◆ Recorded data
....

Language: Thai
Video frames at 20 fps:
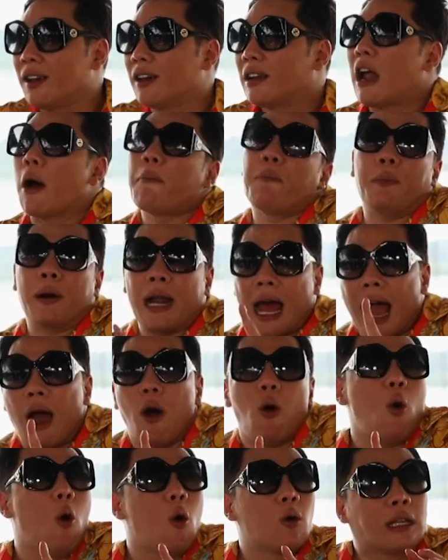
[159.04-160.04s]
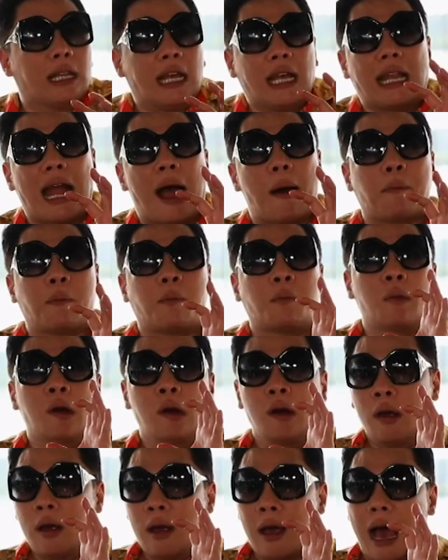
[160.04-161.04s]
แล้วพระองค์ที่
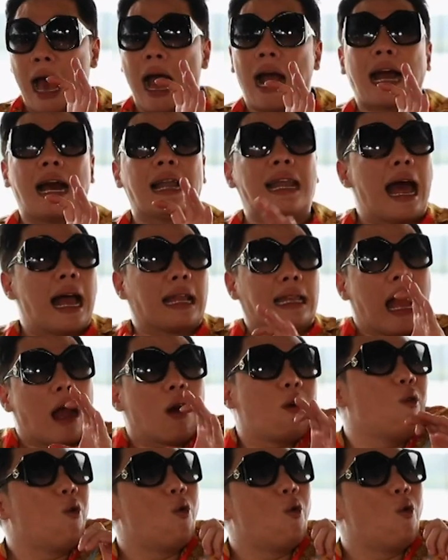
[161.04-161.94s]
ทำอักขระหนัง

....

◆ Task to carry out
Could you copy each line above exactly as written, minus any pictures?

◆ Output of the task
Language: Thai
Video frames at 20 fps:
[159.04-160.04s]
[160.04-161.04s]
แล้วพระองค์ที่
[161.04-161.94s]
ทำอักขระหนัง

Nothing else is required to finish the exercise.